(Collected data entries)
########

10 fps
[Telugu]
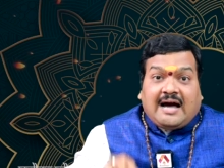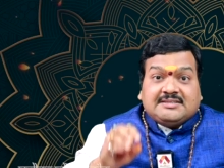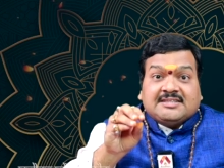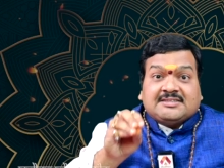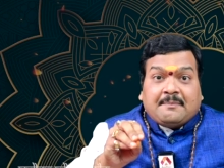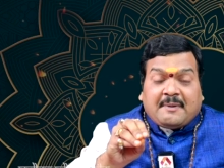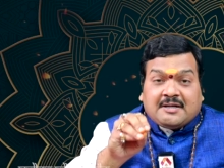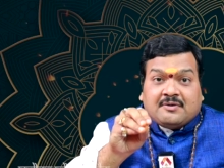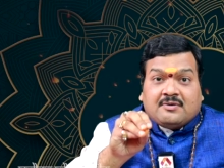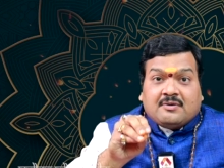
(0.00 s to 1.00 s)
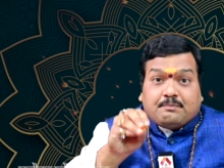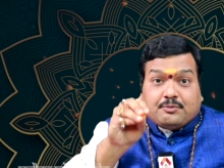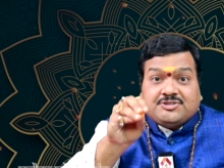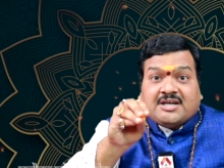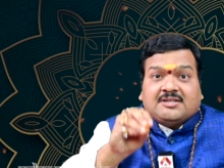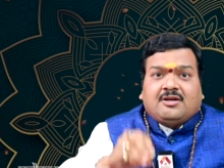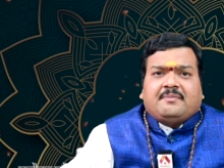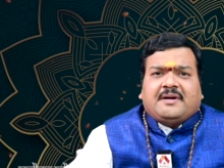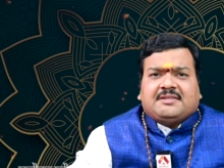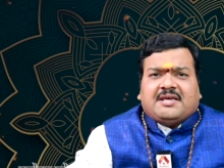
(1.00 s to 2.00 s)
ఆ చిత్రపటం పూజ
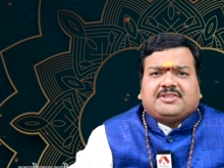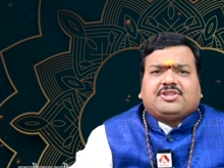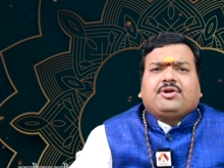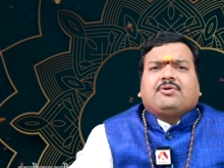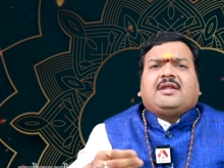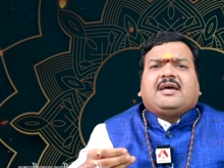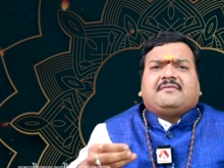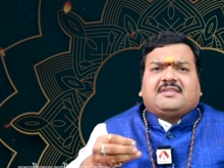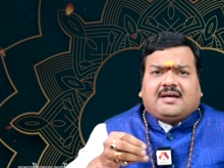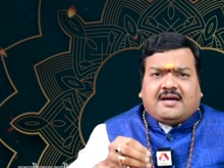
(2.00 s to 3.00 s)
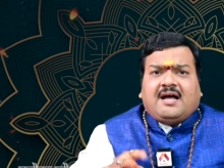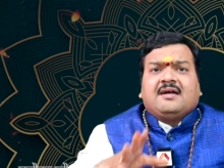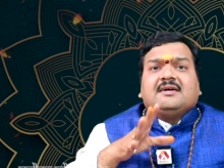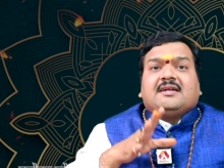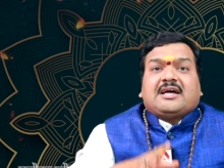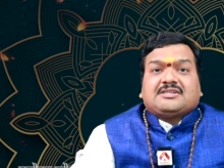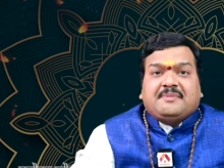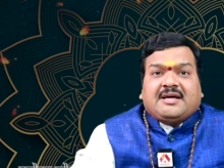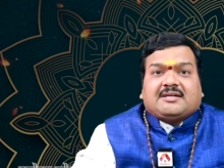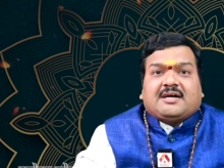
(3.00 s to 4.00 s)
గదిలో పెడితే తిరుగులేని విధంగా
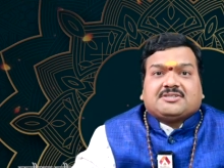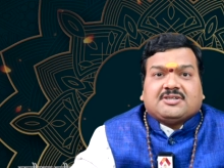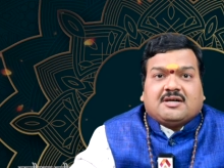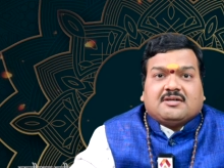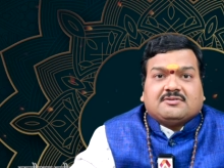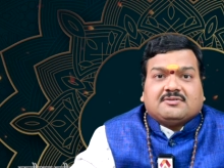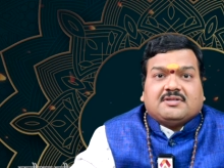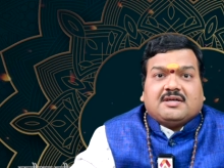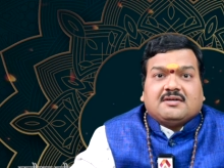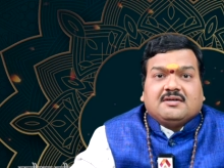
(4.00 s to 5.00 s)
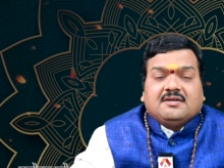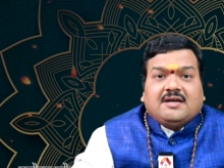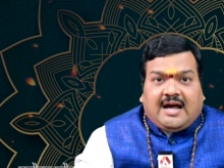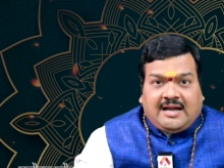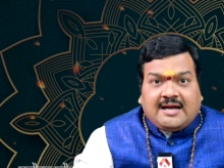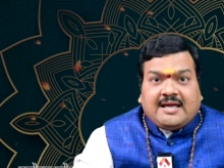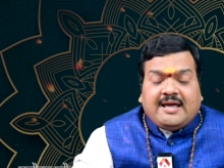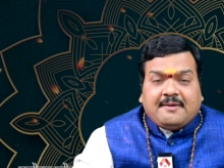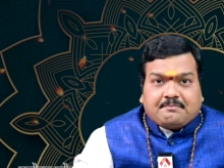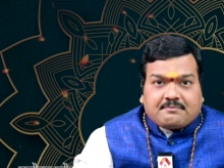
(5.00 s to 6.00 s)
లక్ష్మీ కటాక్షం కలుగుతుంది
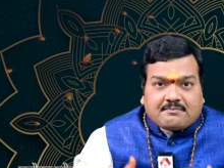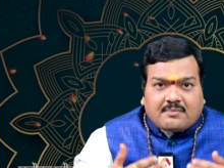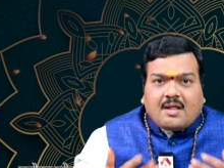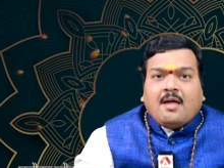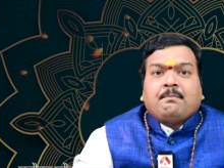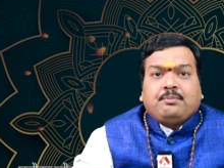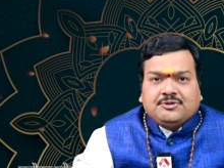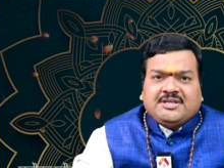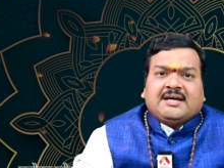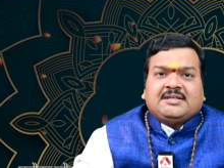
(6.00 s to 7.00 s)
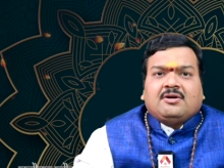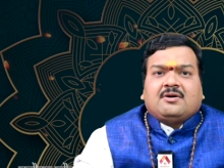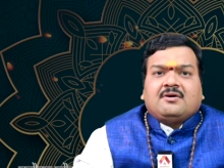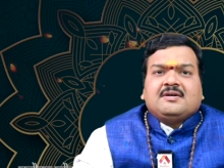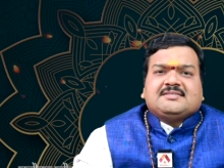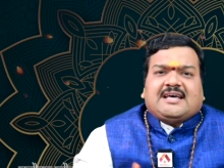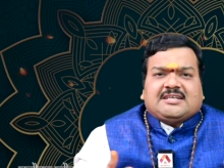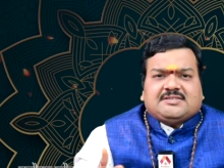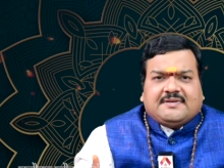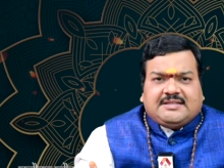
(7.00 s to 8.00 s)
అలాగే పూజ గదిలో
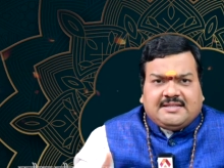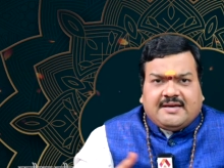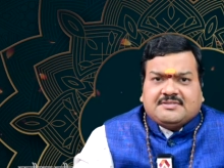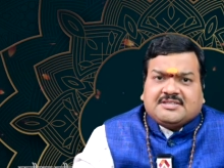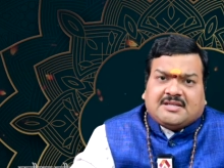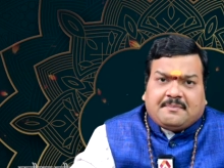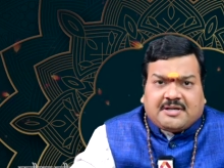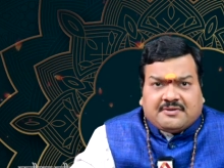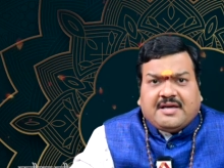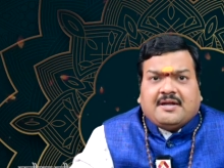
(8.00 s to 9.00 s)
సరస్వతీదేవి చిత్రపటం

########

### Try it
Since the pictures are not wanted, copy only the text of the records above, exactly.

### Solution to the exercise
10 fps
[Telugu]
(0.00 s to 1.00 s)
(1.00 s to 2.00 s)
ఆ చిత్రపటం పూజ
(2.00 s to 3.00 s)
(3.00 s to 4.00 s)
గదిలో పెడితే తిరుగులేని విధంగా
(4.00 s to 5.00 s)
(5.00 s to 6.00 s)
లక్ష్మీ కటాక్షం కలుగుతుంది
(6.00 s to 7.00 s)
(7.00 s to 8.00 s)
అలాగే పూజ గదిలో
(8.00 s to 9.00 s)
సరస్వతీదేవి చిత్రపటం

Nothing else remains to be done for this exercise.